Figure 1. Systematic gene targeting of Plasmodium berghei SUF genes.

(A) Replacement strategy to delete the five nuclear-encoded PbSUF genes. The respective ANKA strain wild type (WT) SUF loci were targeted with replacement plasmids (pKO) containing upstream 5′ and downstream 3′ regions (dark gray bars) flanking the open reading frames (light gray arrow), a high-expressing GFP cassette (green), and the hDHFR-yFcu drug-selectable cassette (blue). Integration-specific (5′INT and 3′INT) and wild type-specific (5′WT and 3′WT) primer combinations (Table S1) are indicated by arrows; expected PCR fragments by dotted lines.

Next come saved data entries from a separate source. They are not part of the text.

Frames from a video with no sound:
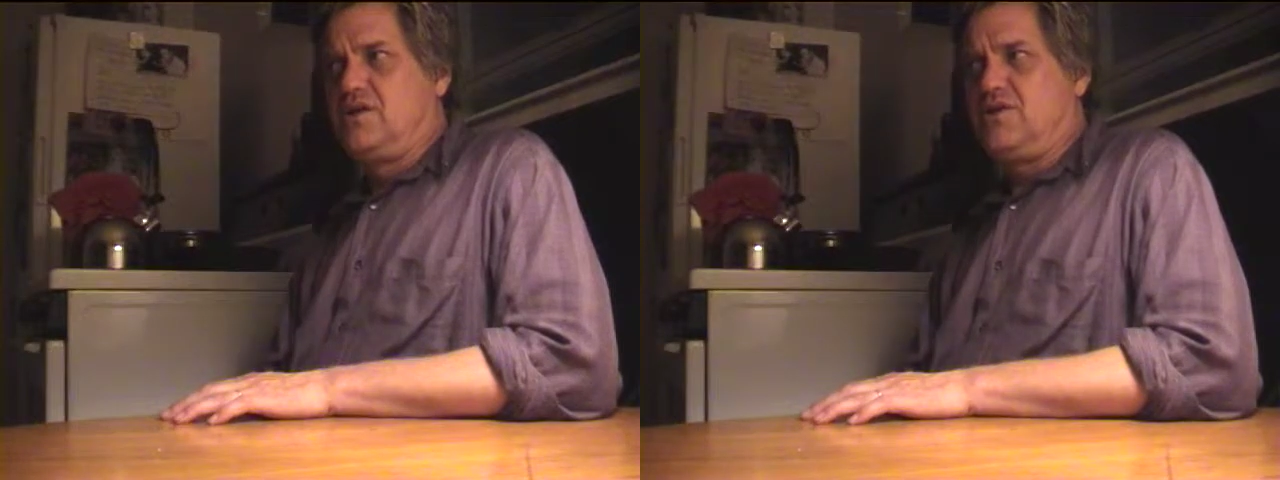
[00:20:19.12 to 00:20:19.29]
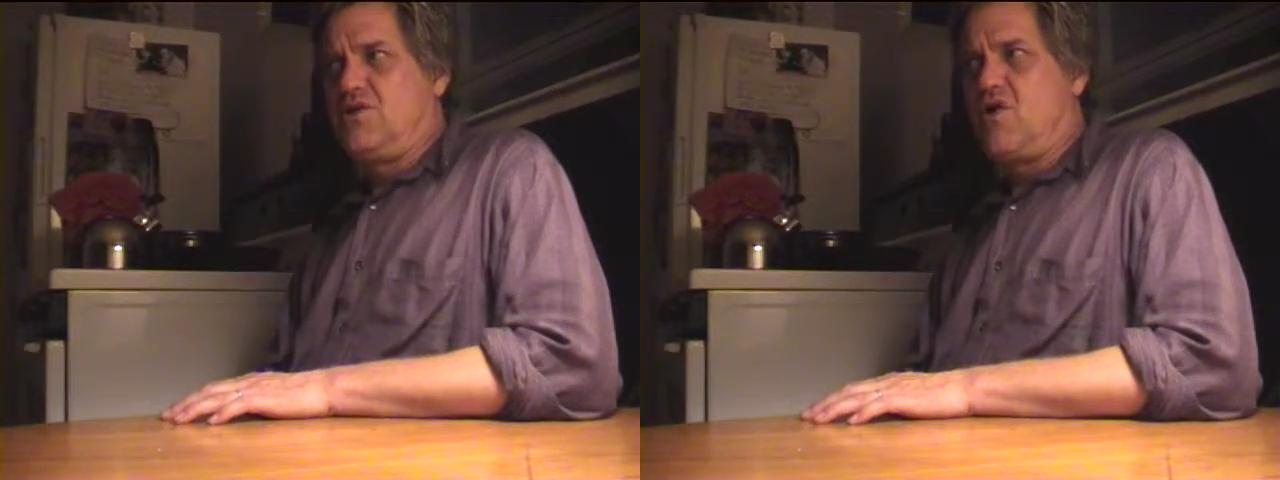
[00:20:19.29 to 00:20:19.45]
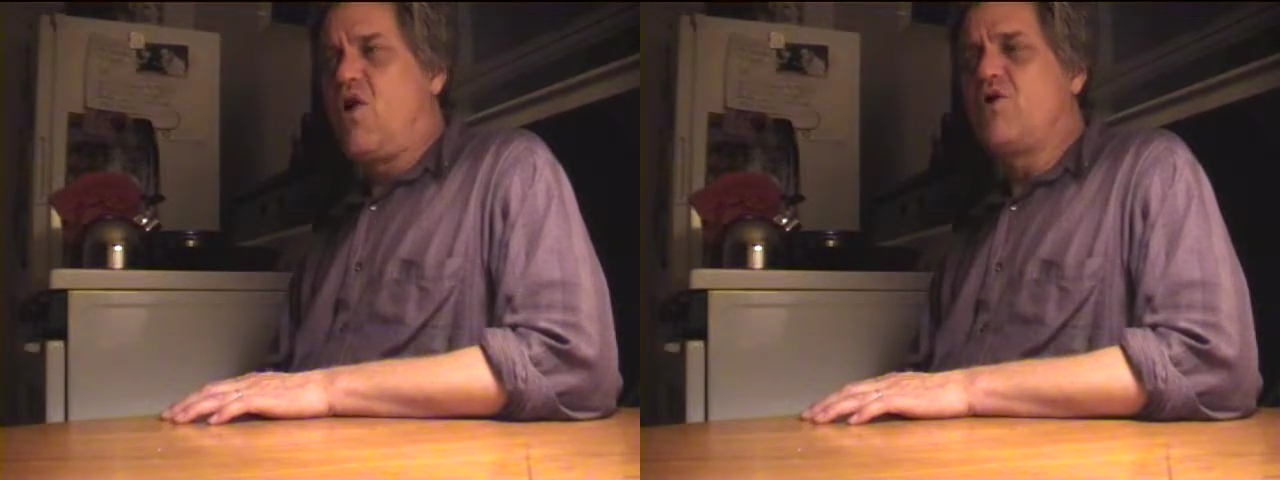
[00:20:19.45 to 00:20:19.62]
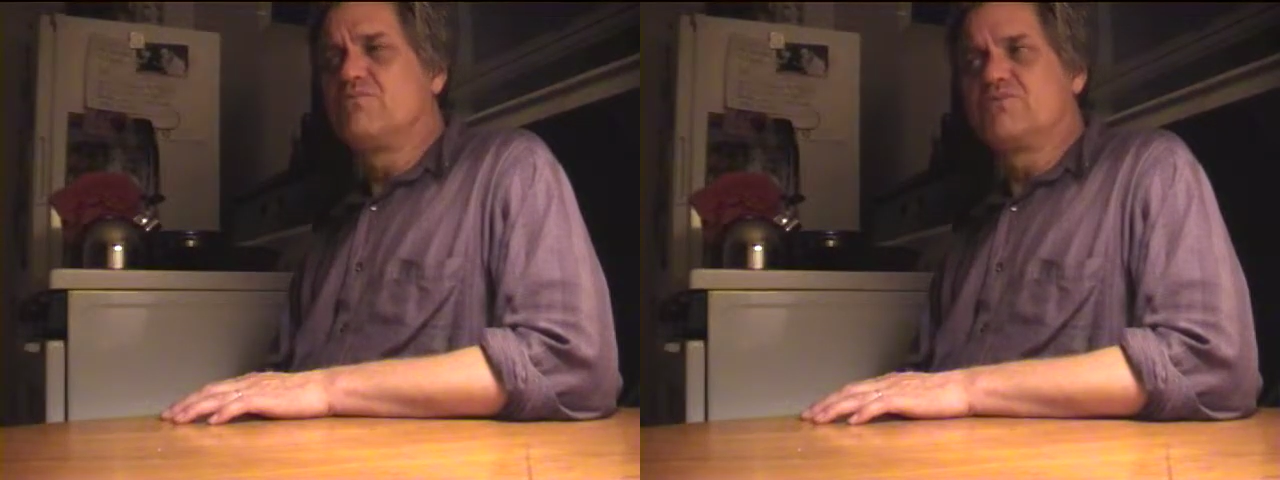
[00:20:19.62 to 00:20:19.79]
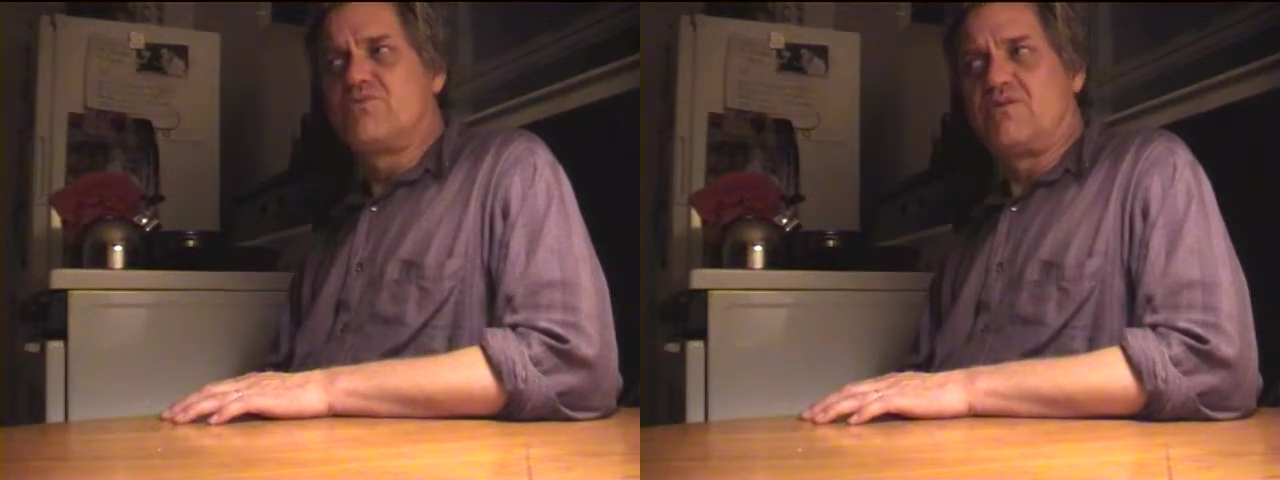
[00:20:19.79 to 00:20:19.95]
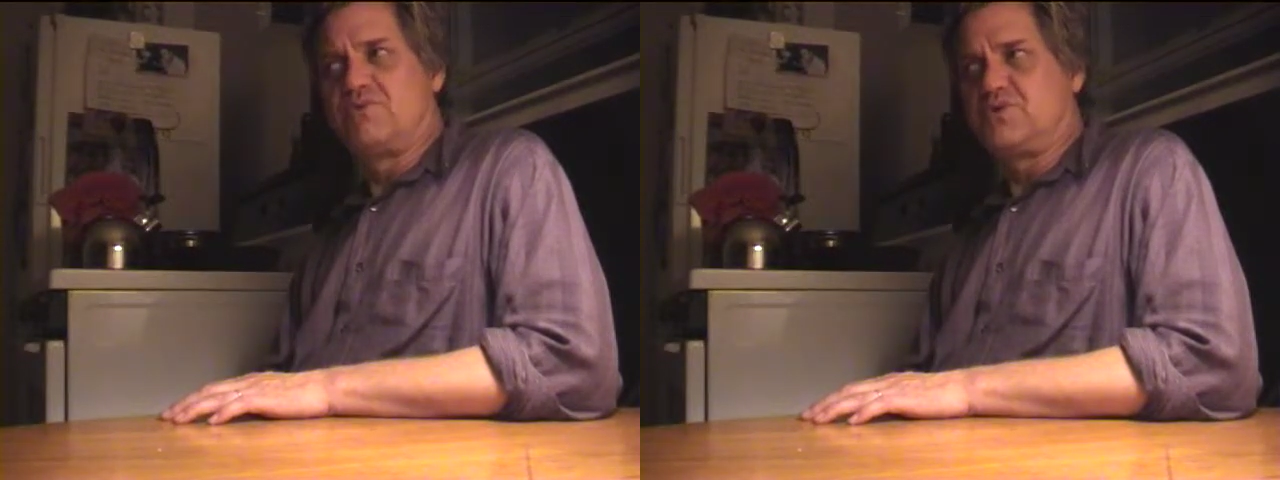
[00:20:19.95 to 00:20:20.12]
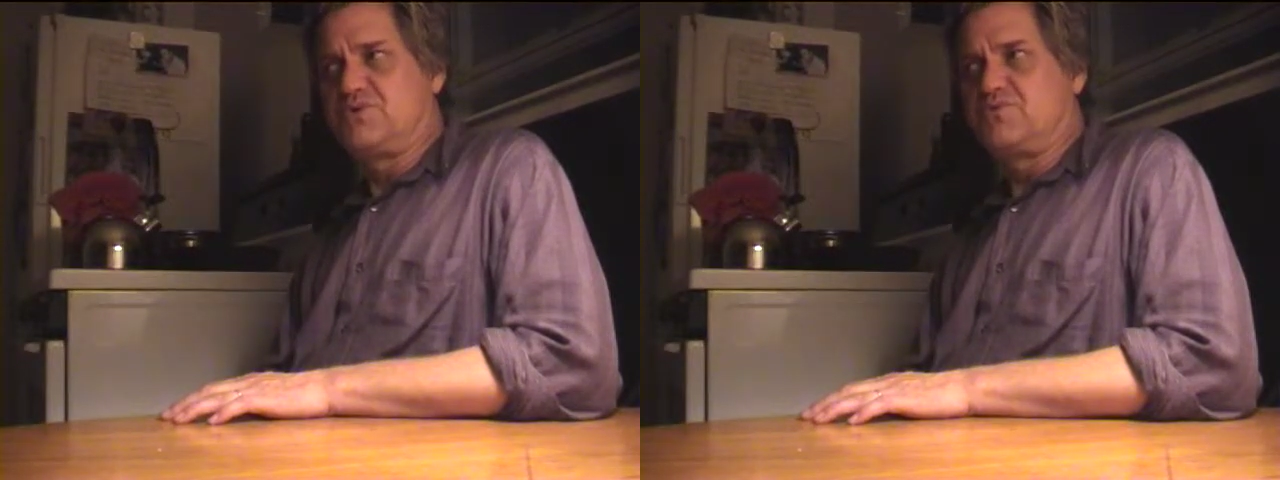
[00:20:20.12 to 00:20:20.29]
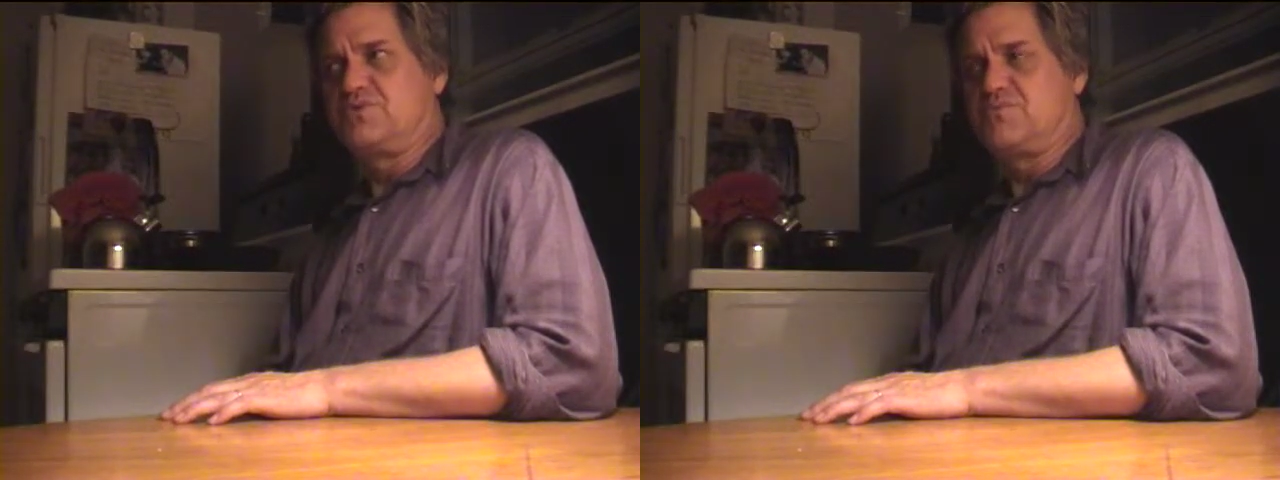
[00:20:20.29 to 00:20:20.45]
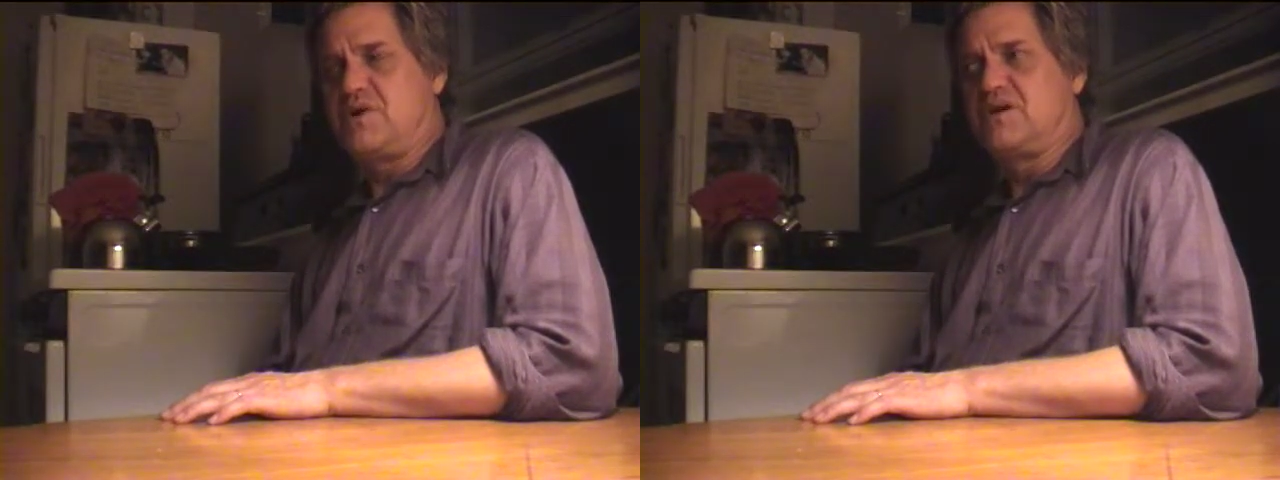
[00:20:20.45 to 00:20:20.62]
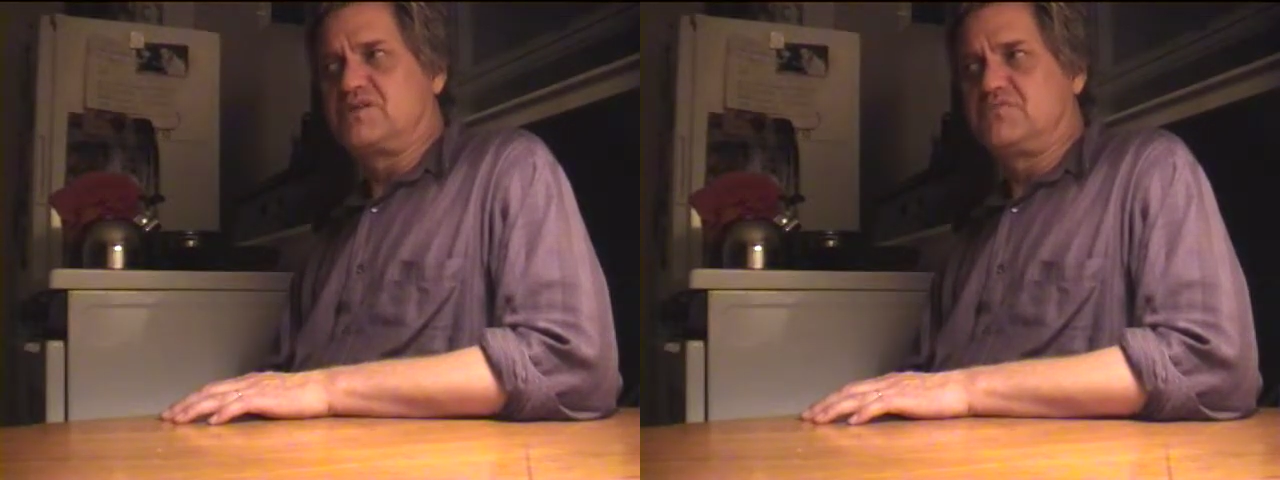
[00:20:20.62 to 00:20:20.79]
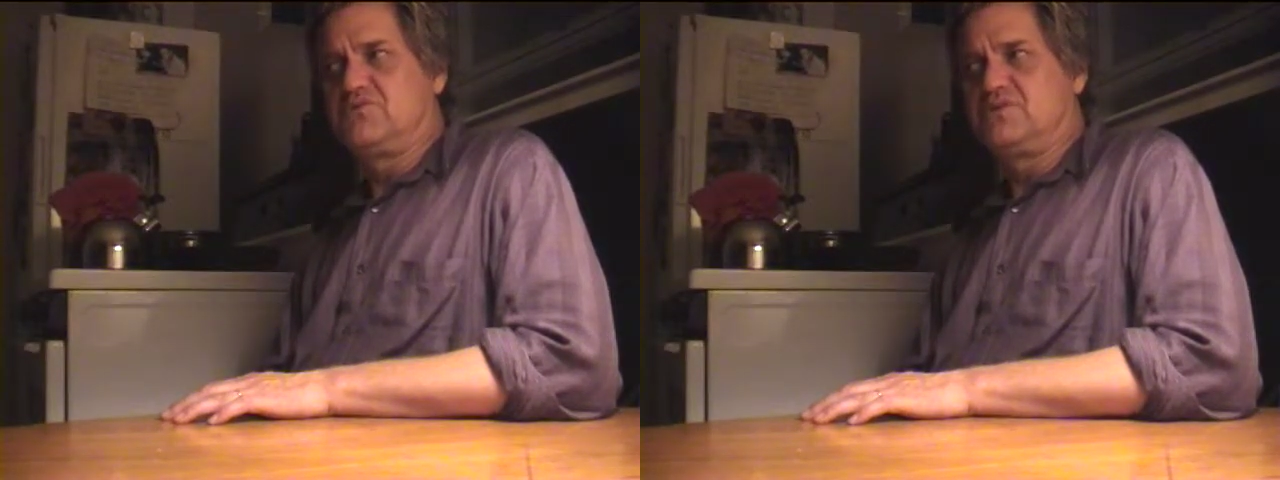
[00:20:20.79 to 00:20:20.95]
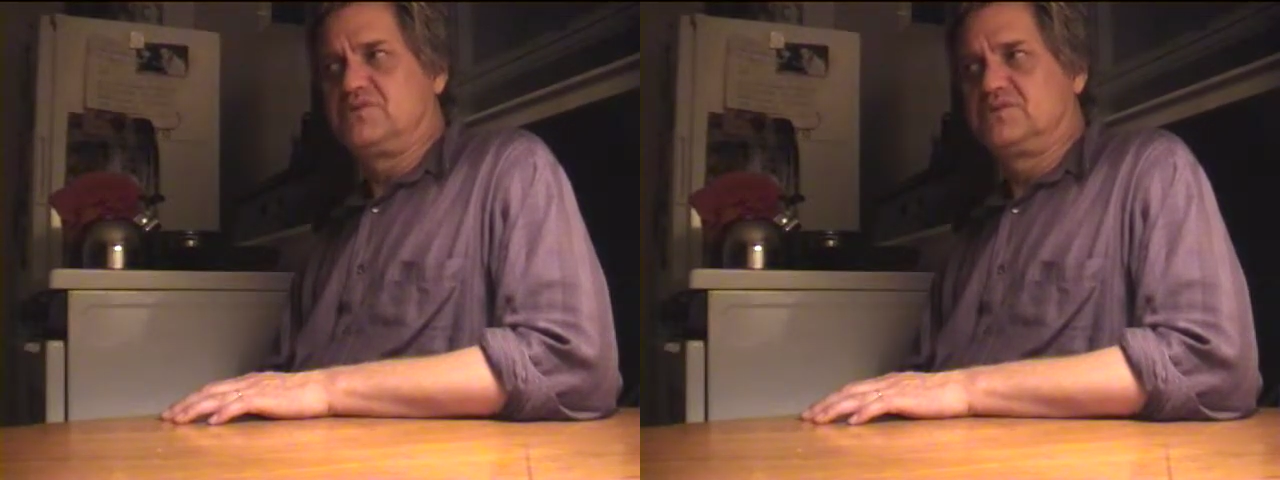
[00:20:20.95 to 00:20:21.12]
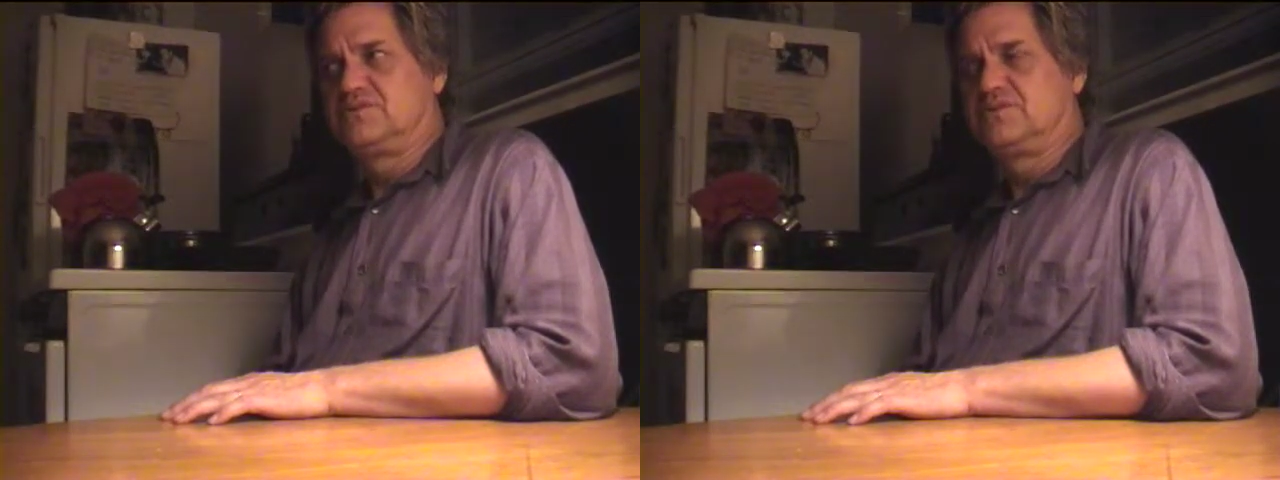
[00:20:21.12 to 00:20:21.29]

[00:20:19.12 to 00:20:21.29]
that armed revolution was possible.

The probe used for Southern blot analysis of the two isogenic sufA ^– parasites lines corresponds to the 5′ integration sequence and hybridized to EcoRI (E) restriction-digested gDNA; expected fragments and their sizes are indicated by gray dashed lines. (B) Representative diagnostic PCR results of the SUF loci of WT ANKA (pre transfection) and drug-selected (post transfection) parasites are shown. For SUFA, diagnostic PCR of isogenic gene deletion parasites confirms successful integration and absence of WT parasite contamination. (C) Overview of all transfection experiments summarizing the number of times no pyrimethamine-resistant parasites were selected (black), selection of pyrimethamine-resistant parasites was achieved (red), integration-specific PCR demonstrated targeted deletion of the SUF gene (orange), and isolation of WT-free, isogenic recombinant parasites (green). (D) Southern blot analysis of two isogenic sufA ^– parasite lines reveals the expected size shifts.